If you’re helping care for a loved one who either has Medicare or will soon be eligible, it can seem overwhelming, particularly at first. In fact, the whole situation can feel overwhelming.
It may help to know that you’re in good company. Over 90 million Americans are currently acting as a loved one’s caregiver. Whether you’re new to the role or new to Medicare, this post helps walk you through what you need to know to help ensure your loved one gets the most out of their Medicare benefits.
The A, B, Cs – and Ds – of Medicare
Medicare is a federally-funded health insurance program. Americans aged 65 and over qualify, as do some people who are under age 65 if they have certain conditions, such as end-stage renal disease (ESRD).
The four parts of Medicare are Parts A and B (also known as Original Medicare), Part C (also known as Medicare Advantage) and Part D (also known as Medicare Prescription Drug Coverage). In addition, you can get Medicare Supplement Insurance (also known as Medigap).
Original Medicare includes two parts. Medicare Part A is hospital insurance. It covers in-patient hospital care, hospice and home healthcare, and care in a skilled nursing facility.
Part B is medical insurance; it covers common services from physicians and other healthcare professionals. In addition, coverage includes outpatient care, durable medical equipment, some preventive screenings and services, and home healthcare.
Original Medicare does not cover extended nursing home care, prescription drugs, or long-term care. It also does not include vision, dental, or hearing benefits.
Medicare Advantage (MA)
Legally, Medicare Advantage must provide all of the services and benefits offered under Original Medicare, but MA plans often include additional benefits, such as prescription drug coverage and vision care.
MA plans are provided by private insurance companies that must receive approval from Medicare. It’s important to note that most MA plans have a monthly premium in addition to the premium you must pay for Original Medicare.
Medicare Part D
Prescription Drug Coverage helps beneficiaries pay their prescription costs. These are also provided by private, Medicare-approved insurers.
Medicare Supplement Insurance helps pay the costs not covered by Medicare. This includes premiums, co-pays, co-insurance, and yearly deductibles. These plans are also offered by private insurers. You must undergo medical underwriting and may be denied a Medigap plan based on that process. The exception is the first six months you have Medicare Part B. During this time, you are exempt from the underwriting process.
Compiling Your Loved One’s Important Information
Assisting your loved one with their healthcare and Medicare needs requires having a variety of information at your fingertips. Make sure you have easy access to the following:
- Any allergies or food restrictions
- Complete list of current prescriptions and over-the-counter medications, including dosages
- Contact information for all healthcare providers, including primary care physician, pharmacies, and hospital
- Emergency contact list, including family, friends, neighbors, housing manager or landlord, and clergy
- Financial and legal information
- Medical history including past health problems and surgeries
- Medicare number
- Medicare plan enrollment/current coverage
- Policy numbers for any other insurance plans
- Social Security Number
Your best bet here is to create a folder with all of this information – as well as any other information you need to manage your loved one’s care.

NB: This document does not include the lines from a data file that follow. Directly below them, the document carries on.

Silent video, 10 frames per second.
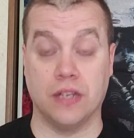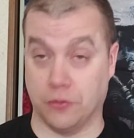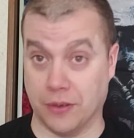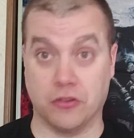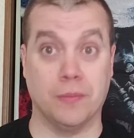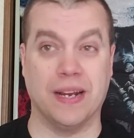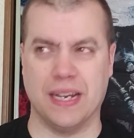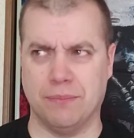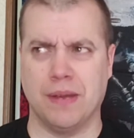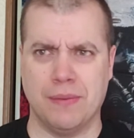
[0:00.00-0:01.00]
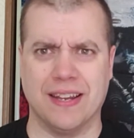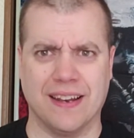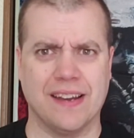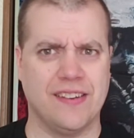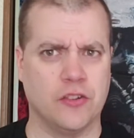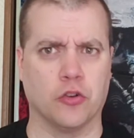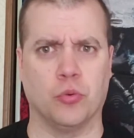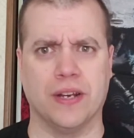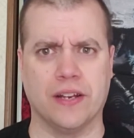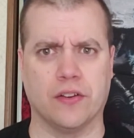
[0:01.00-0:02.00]
especially by maybe the 19th or
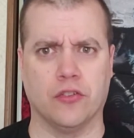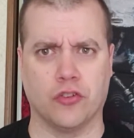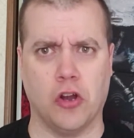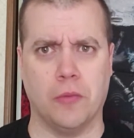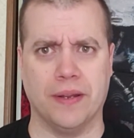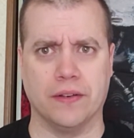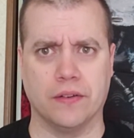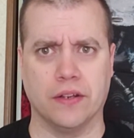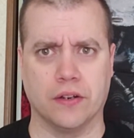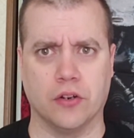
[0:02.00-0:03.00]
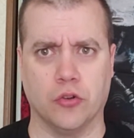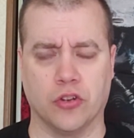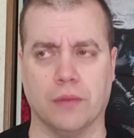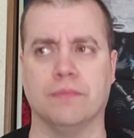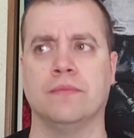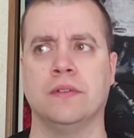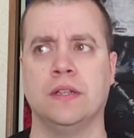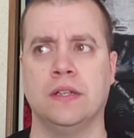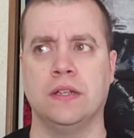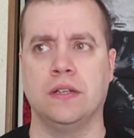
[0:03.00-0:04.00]
20th installment that goes up,
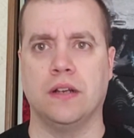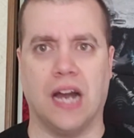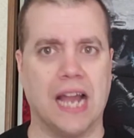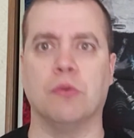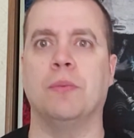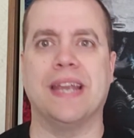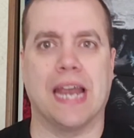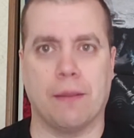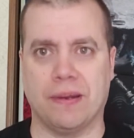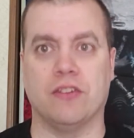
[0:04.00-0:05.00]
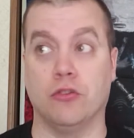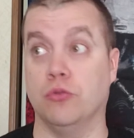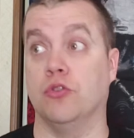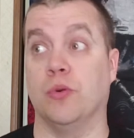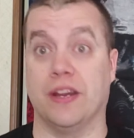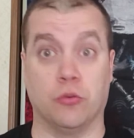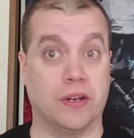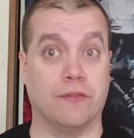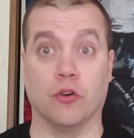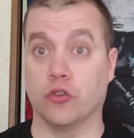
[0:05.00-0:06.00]
I will be happy to do a
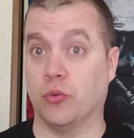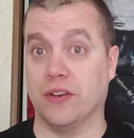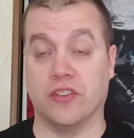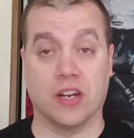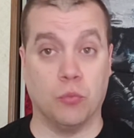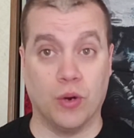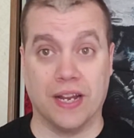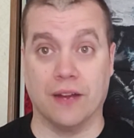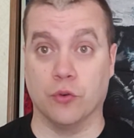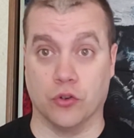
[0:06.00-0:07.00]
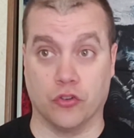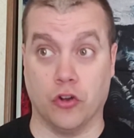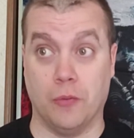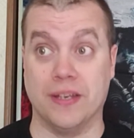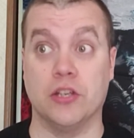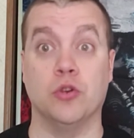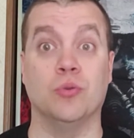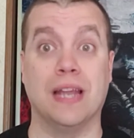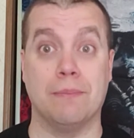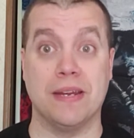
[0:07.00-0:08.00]
21st, 22nd, whatever installment. You
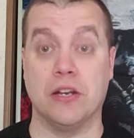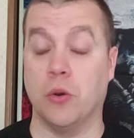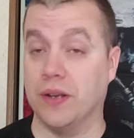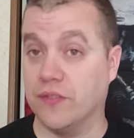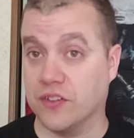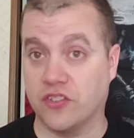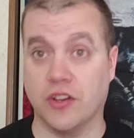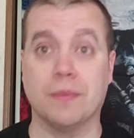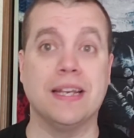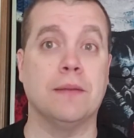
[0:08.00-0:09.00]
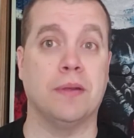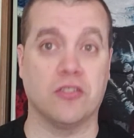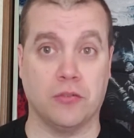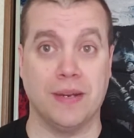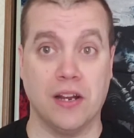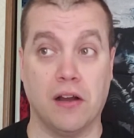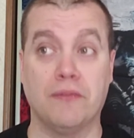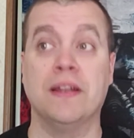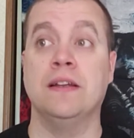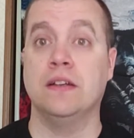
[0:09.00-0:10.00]
let me know. And if it's something that pissed me
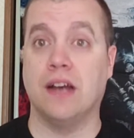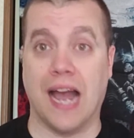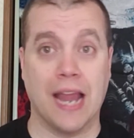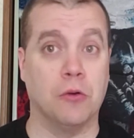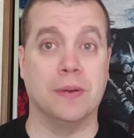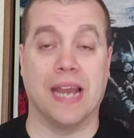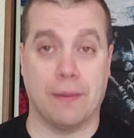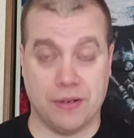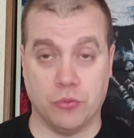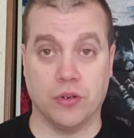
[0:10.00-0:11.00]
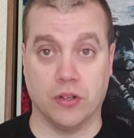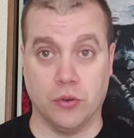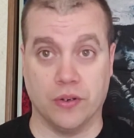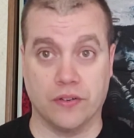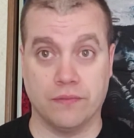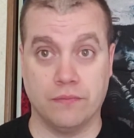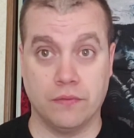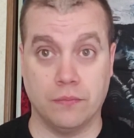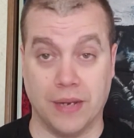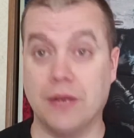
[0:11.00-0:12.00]
off, I will be happy to include it.
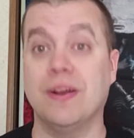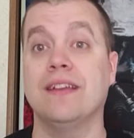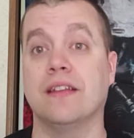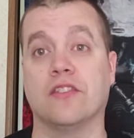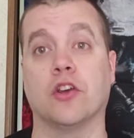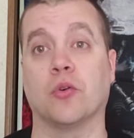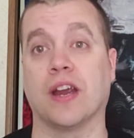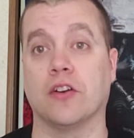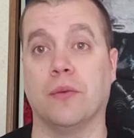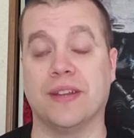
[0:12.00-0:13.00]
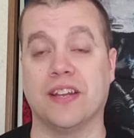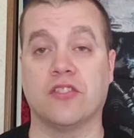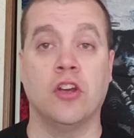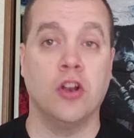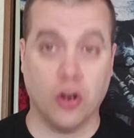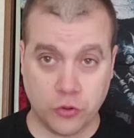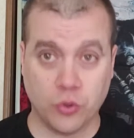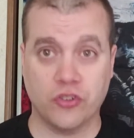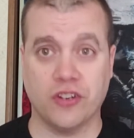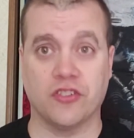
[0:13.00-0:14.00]
Anyway, let's get cracking on with this.
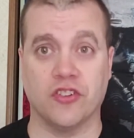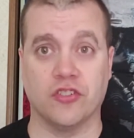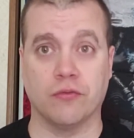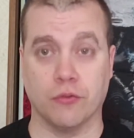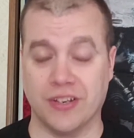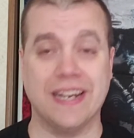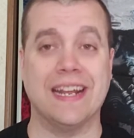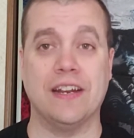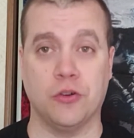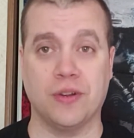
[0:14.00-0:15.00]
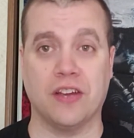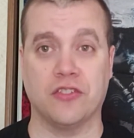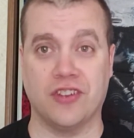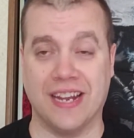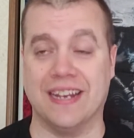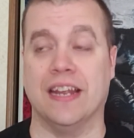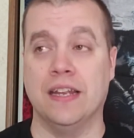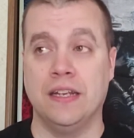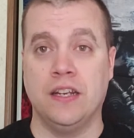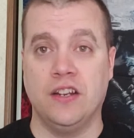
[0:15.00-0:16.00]
Hardcore Justice from TNA 2010.
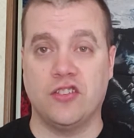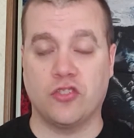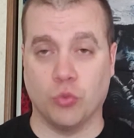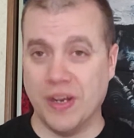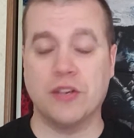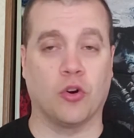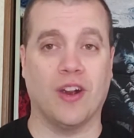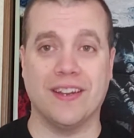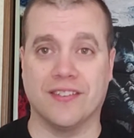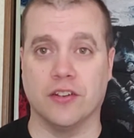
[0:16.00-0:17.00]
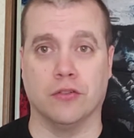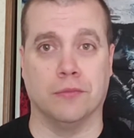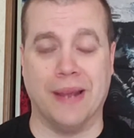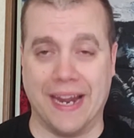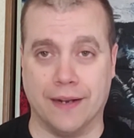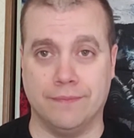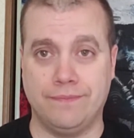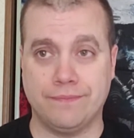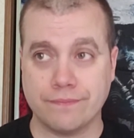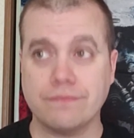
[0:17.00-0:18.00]
Sweet Christ, this was bad.
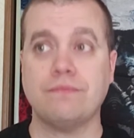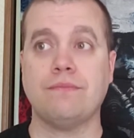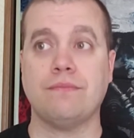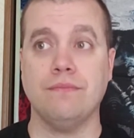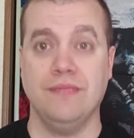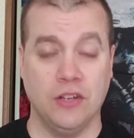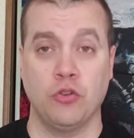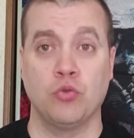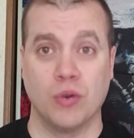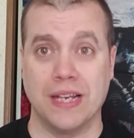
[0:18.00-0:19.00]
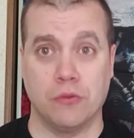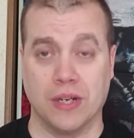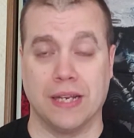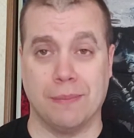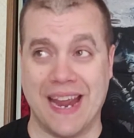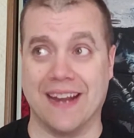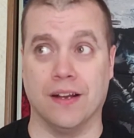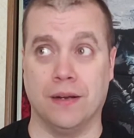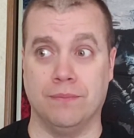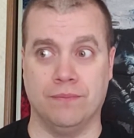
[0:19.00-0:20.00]
This was really, really bad.
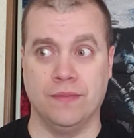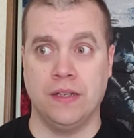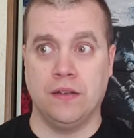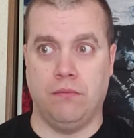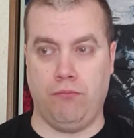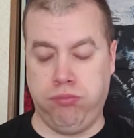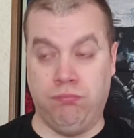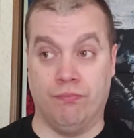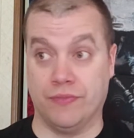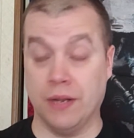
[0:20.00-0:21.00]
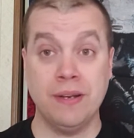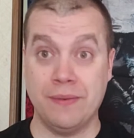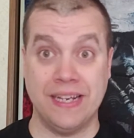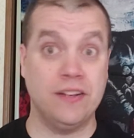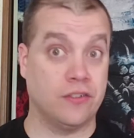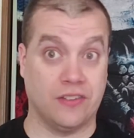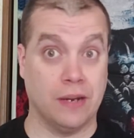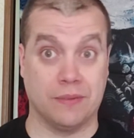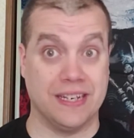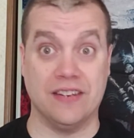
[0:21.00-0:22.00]
WWE's
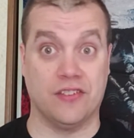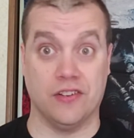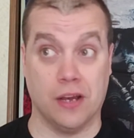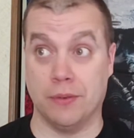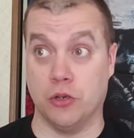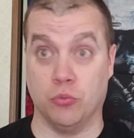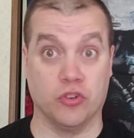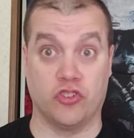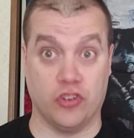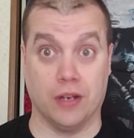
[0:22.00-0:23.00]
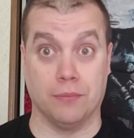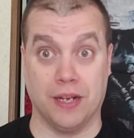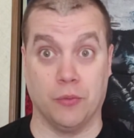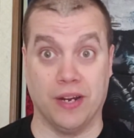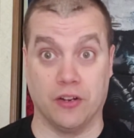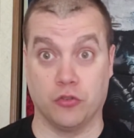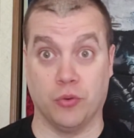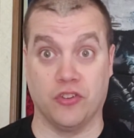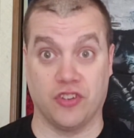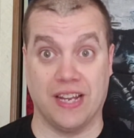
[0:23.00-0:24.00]
attempt at ECW was shit, by the way. I just
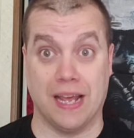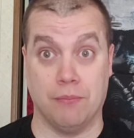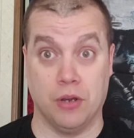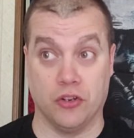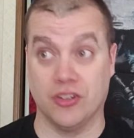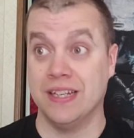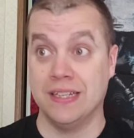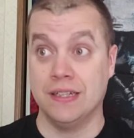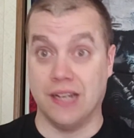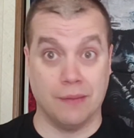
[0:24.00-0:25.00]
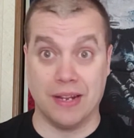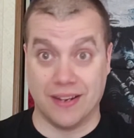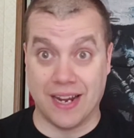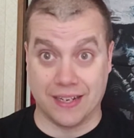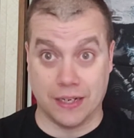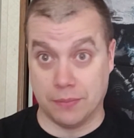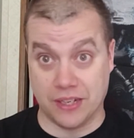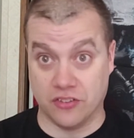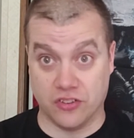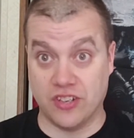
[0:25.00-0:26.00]
want to say that much. I'm not knocking it
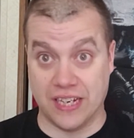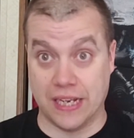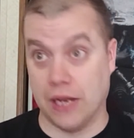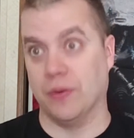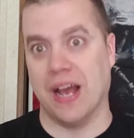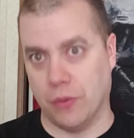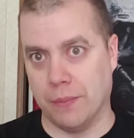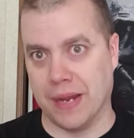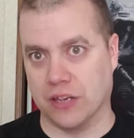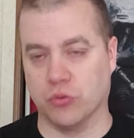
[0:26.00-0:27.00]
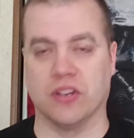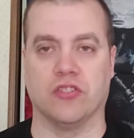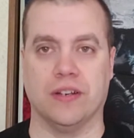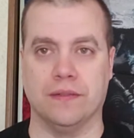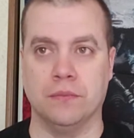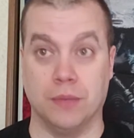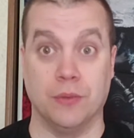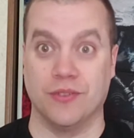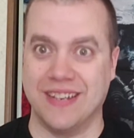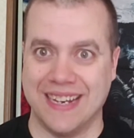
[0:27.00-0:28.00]
because it's TNA, now Impact Wrestling, but it
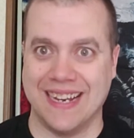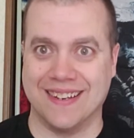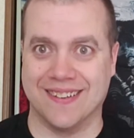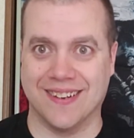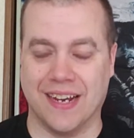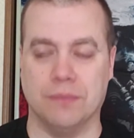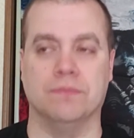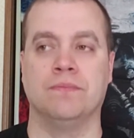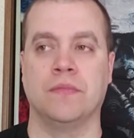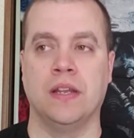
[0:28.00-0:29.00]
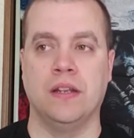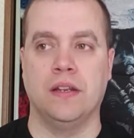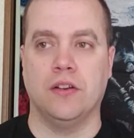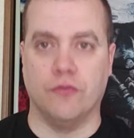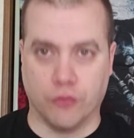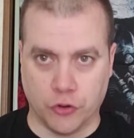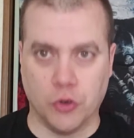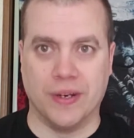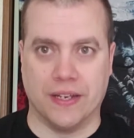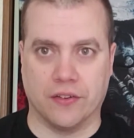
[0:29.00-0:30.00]
was TNA at the time, for
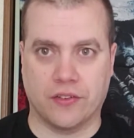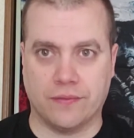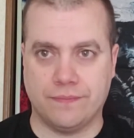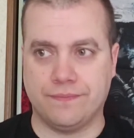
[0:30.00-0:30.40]
doing this.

How to Check Current Medicare Coverage
If your loved one currently has Medicare coverage, review their Medicare card. If they don’t have a Medicare card, or you can’t find one, go to MyMedicare.gov to determine their eligibility and plan enrollment. You can also call (800) MEDICARE (633-4227).
Look also at other coverage, such as through a union or Veteran’s Affairs. If they’re still employed, talk to the employer’s benefits administrator for current coverage information. You can call TRICARE at (866) 773-0404 for information about military benefits. Finally, your state Medicaid office can tell you whether they receive Medicaid benefits.
Taking Care of the Legal Stuff
Before you can talk to any providers about your loved one’s health or medical treatment, he or she has to give you the legal authority to do so.
Often called advance directives, these documents give medical providers permission to disclose your loved one’s information. The most important is the medical power of attorney (also known as a durable power of attorney and a health care proxy). This document names the person allowed to make medical decisions on behalf of the patient when he or she is unable to communicate their wishes due to physical or mental incapacity.
You may also want a living will, which provides direction as to resuscitation and “extraordinary” measures to keep your loved one alive, such as breathing machines and tube feeding.
These documents may be created with the help of an attorney who specializes in estate planning. However, most state government websites (usually the secretary of state) offer these forms free of charge. Simply complete the form and have a notary witness the signatures. One copy must be filed with the state, but you should also keep a copy in your important information folder, so you can easily display it if required.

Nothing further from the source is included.